W rejonie Miszmeret na północ od Tel Awiwu uderzyła co najmniej jedna rakieta, wystrzelona z palestyńskiej Strefy Gazy. Miejscowa policja otrzymała zgłoszenie o pożarze jednego z domów, który trafiony został pociskiem i zniszczony. Miszmeret oddalone jest o ok. 80 km od Strefy Gazy. AFP zwraca uwagę, że odległość taką rzadko osiągają rakiety wystrzeliwane z tych terenów.

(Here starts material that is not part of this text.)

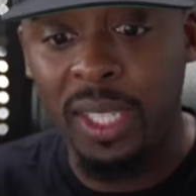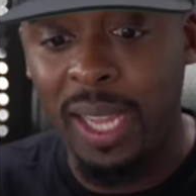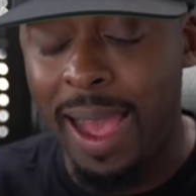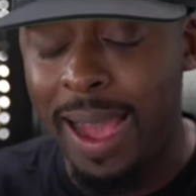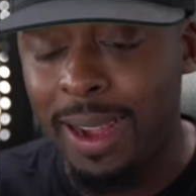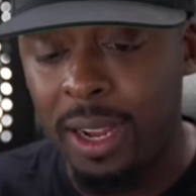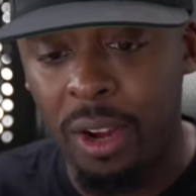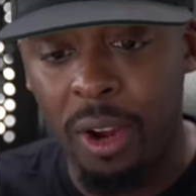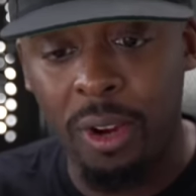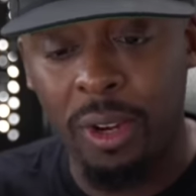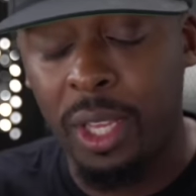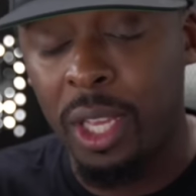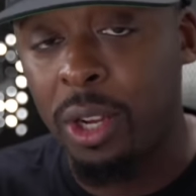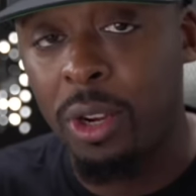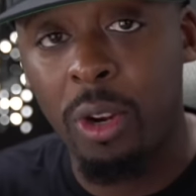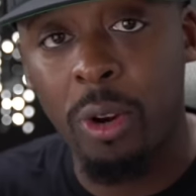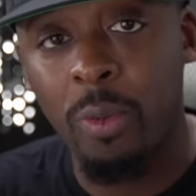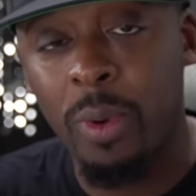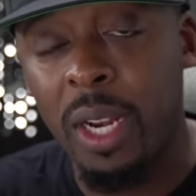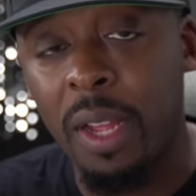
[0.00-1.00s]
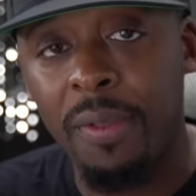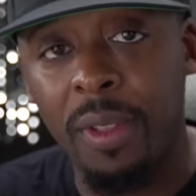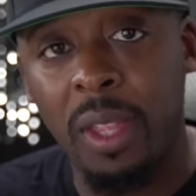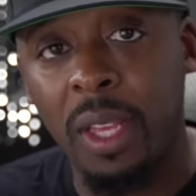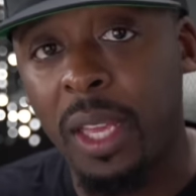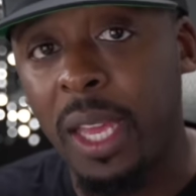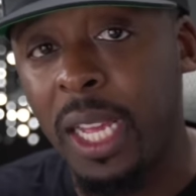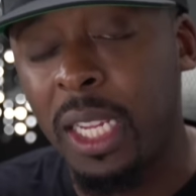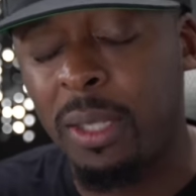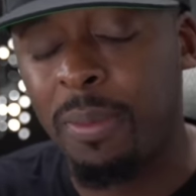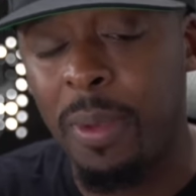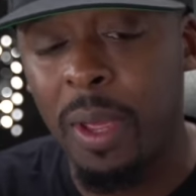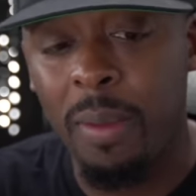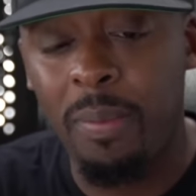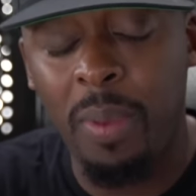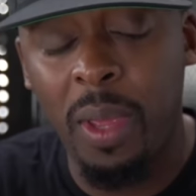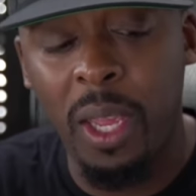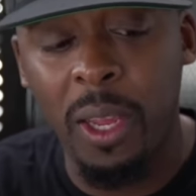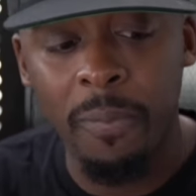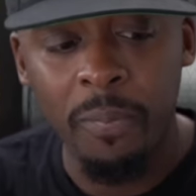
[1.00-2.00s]
attack her, kill her, whatever the case
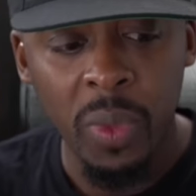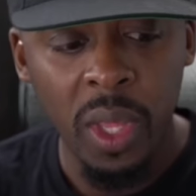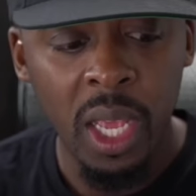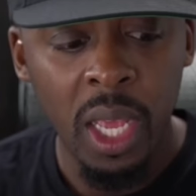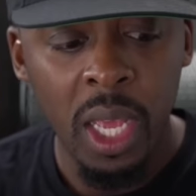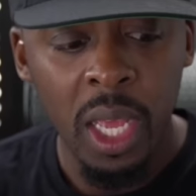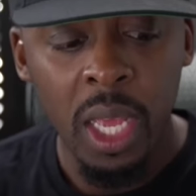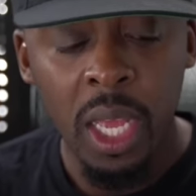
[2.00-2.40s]
may be.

Na razie nikt nie wziął odpowiedzialności za wystrzelenie pocisku. W tym miesiącu, 14 marca, po raz pierwszy od dwóch lat ogłoszono alarm rakietowy w Tel Awiwie. W kierunku miasta ze Strefy Gazy wystrzelono co najmniej dwa pociski – jeden został strącony, drugi spał na niezamieszkany teren. W ataku nikt nie ucierpiał. Nie odnotowano również żadnych zniszczeń
Relacje palestyńsko-izraelskie są szczególnie napięte od zeszłego roku. Wzburzenie Palestyńczyków budziło m.in. przeniesienie przez USA swojej ambasady w Izraelu do Jerozolimy. Na granicy między Strefą Gazy i Izraelem regularnie dochodzi do protestów. Według arabskich mediów od marca 2018 roku izraelska armia zabiła ponad 200 uczestników tych demonstracji, a raniła wiele tysięcy.